1. Cortical plating medium (with serum – gene expression studies):

 

500ml BME (Sigma cat#B1522 or Gibco/Invitrogen cat#21010-046)

6.67 mL 45% glucose (XM final)

10% calf serum

5ml pen/strep (100X stock Sigma cat#P0781)

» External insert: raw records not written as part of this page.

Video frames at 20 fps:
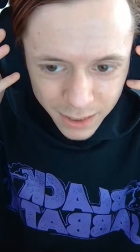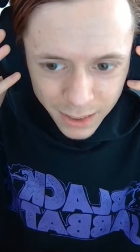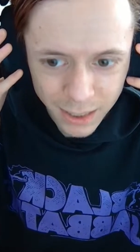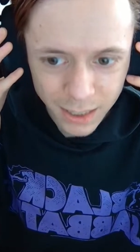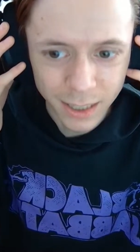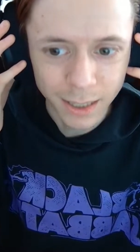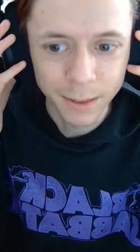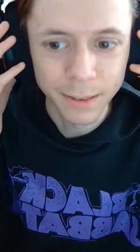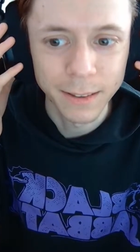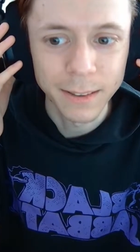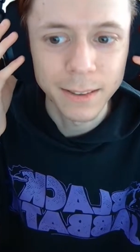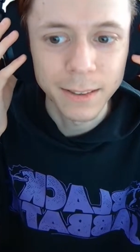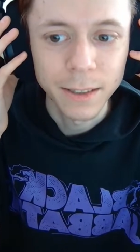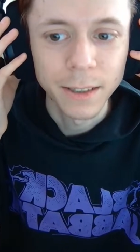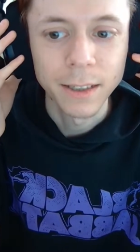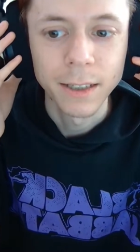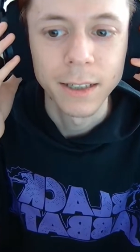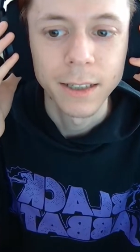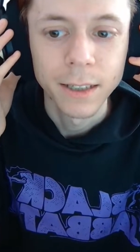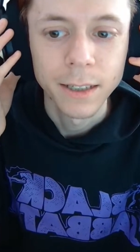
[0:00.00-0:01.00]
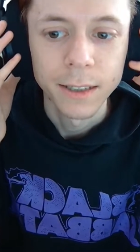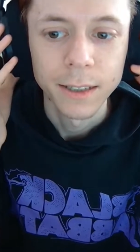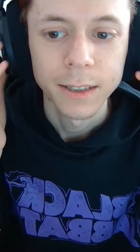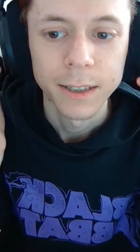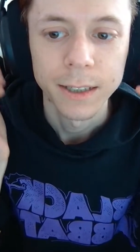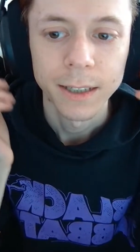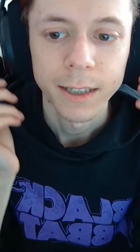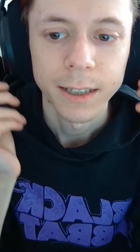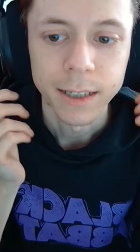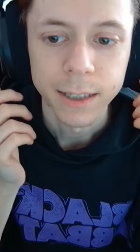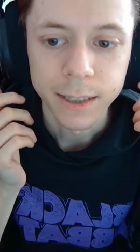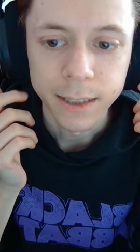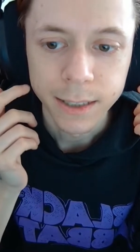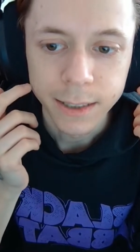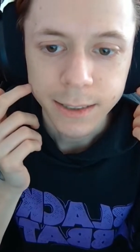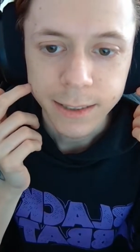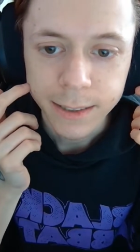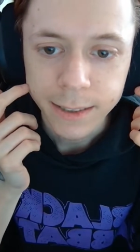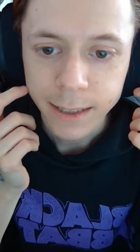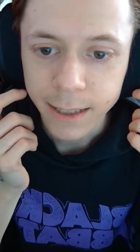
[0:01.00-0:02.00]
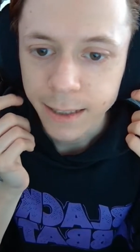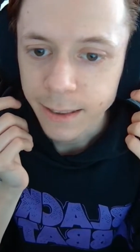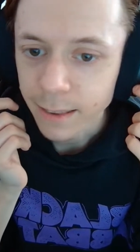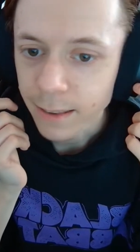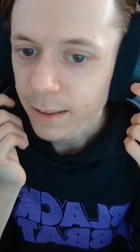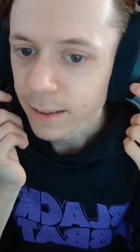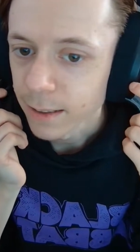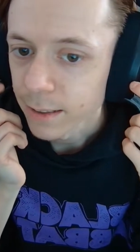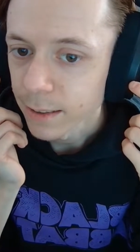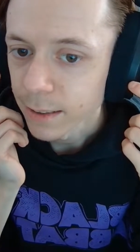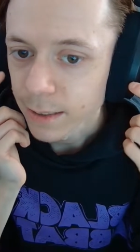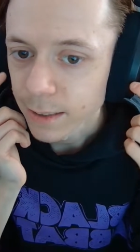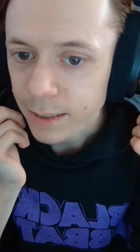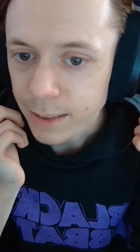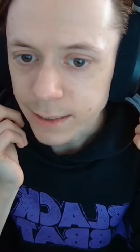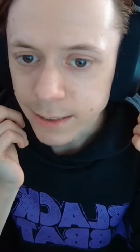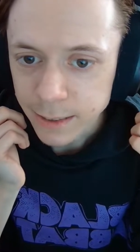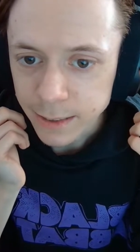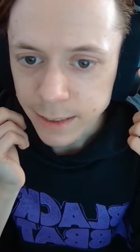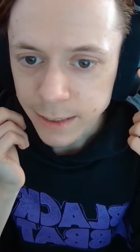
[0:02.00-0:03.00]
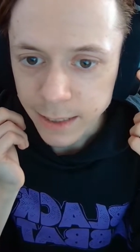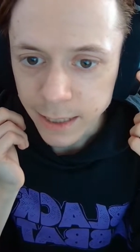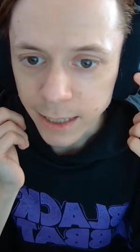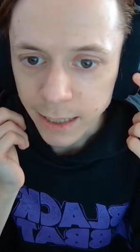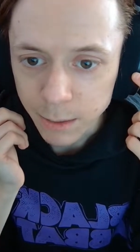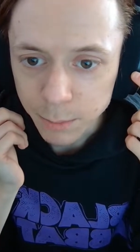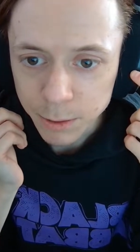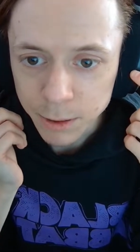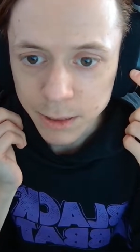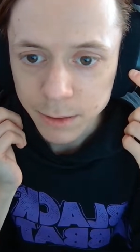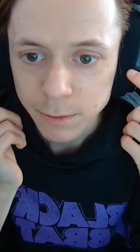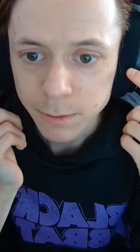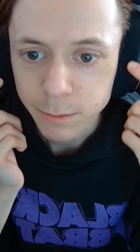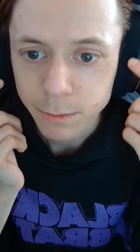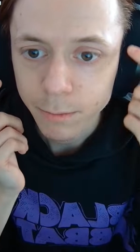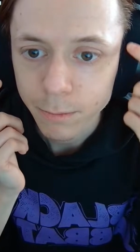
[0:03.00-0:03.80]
and it is that these ear cups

5ml glutamine (100X stock Sigma cat#G7513)

 

 

2. Serum-free medium:

 

500ml Neurobasal (Gibco cat#21103-049)

10ml B27 supplement (Gibco Cat#17504-044)

5ml pen/strep (100X stock Sigma cat#P0781)

5ml glutamine (100X stock Sigma cat#G7513)

 

 

 

 

3. Glial Medium

500mL DMEM (Gibco 11960-069)

50mL FBS

5mL pen/strep

5mL gluamine

 

 

4.  1M Hepes (pH 7.4)

23.8g Hepes (Sigma)

80mL ddH2O

pH to 7.4 with NaOH

ddH2O to 100mL and sterile filter. Store 4 degrees for 6 months

 

 

5 .1M MgCl2

20.3 g MgCl2.6H2O

to 100mL with ddH2O

Stir into solution and autoclave or sterile filter

 

 

6. 10XK= Ky/Mg stock (10mM Kynurenic acid/100mM MgCl2):

1X HBSS (Ca/Mg free Gibco 14170-112)     400 mL

kynurenic acid (Sigma K3375)                       945 mg

1M Hepes (pH 7.4)                                         50 mL

1M MgCl2                                                      50 mL

 

Takes all day shaking and heating at 37 to get into solution. Adjust pH by color as you go along by adding 1N NaOH. May need to leave overnight. Break up last clumps of KA by smashing with a pipette. Aliquot in 50mL and store –20 for a year.

 

 

7.  Dissociation Medium (DM)

500mL 1X HBSS (Ca/Mg free Gibco 14170-112)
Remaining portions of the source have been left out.